• _Activity_
Please reproduce the data exactly, though every picture must stay out.

Saved entries
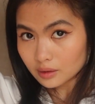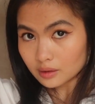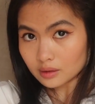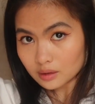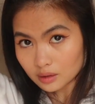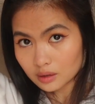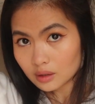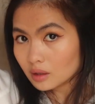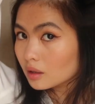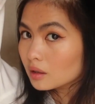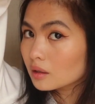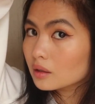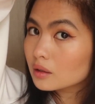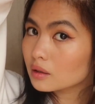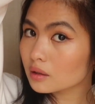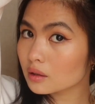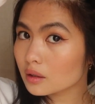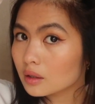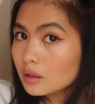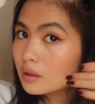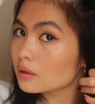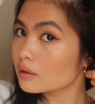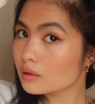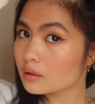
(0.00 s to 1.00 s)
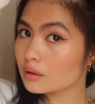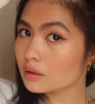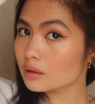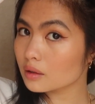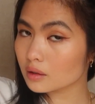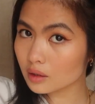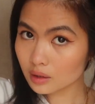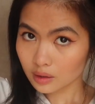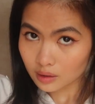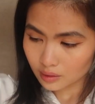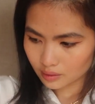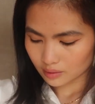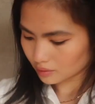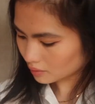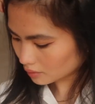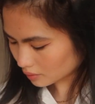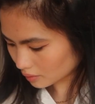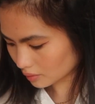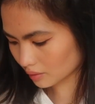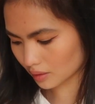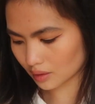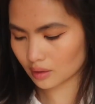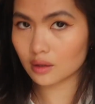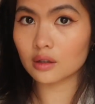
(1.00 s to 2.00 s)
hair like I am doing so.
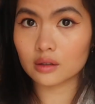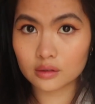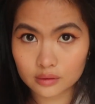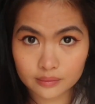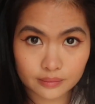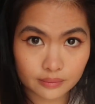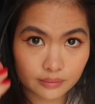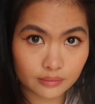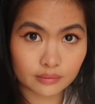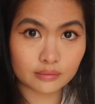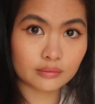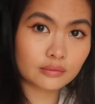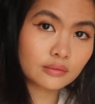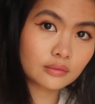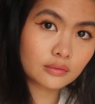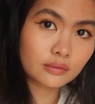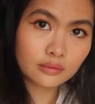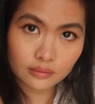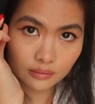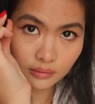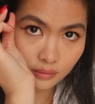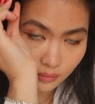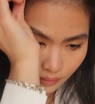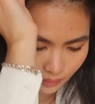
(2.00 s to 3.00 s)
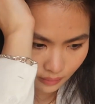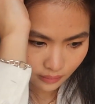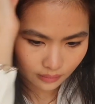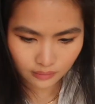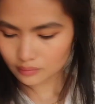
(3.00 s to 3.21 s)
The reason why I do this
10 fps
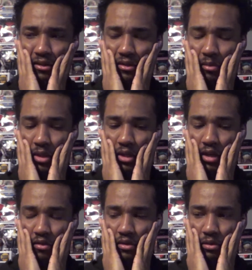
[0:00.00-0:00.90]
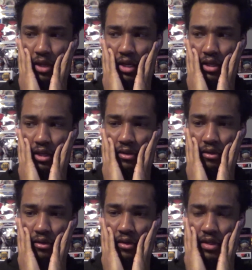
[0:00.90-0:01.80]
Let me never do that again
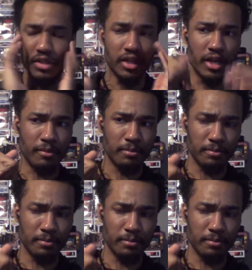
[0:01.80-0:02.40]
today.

• _Finished task_
(0.00 s to 1.00 s)
(1.00 s to 2.00 s)
hair like I am doing so.
(2.00 s to 3.00 s)
(3.00 s to 3.21 s)
The reason why I do this
10 fps
[0:00.00-0:00.90]
[0:00.90-0:01.80]
Let me never do that again
[0:01.80-0:02.40]
today.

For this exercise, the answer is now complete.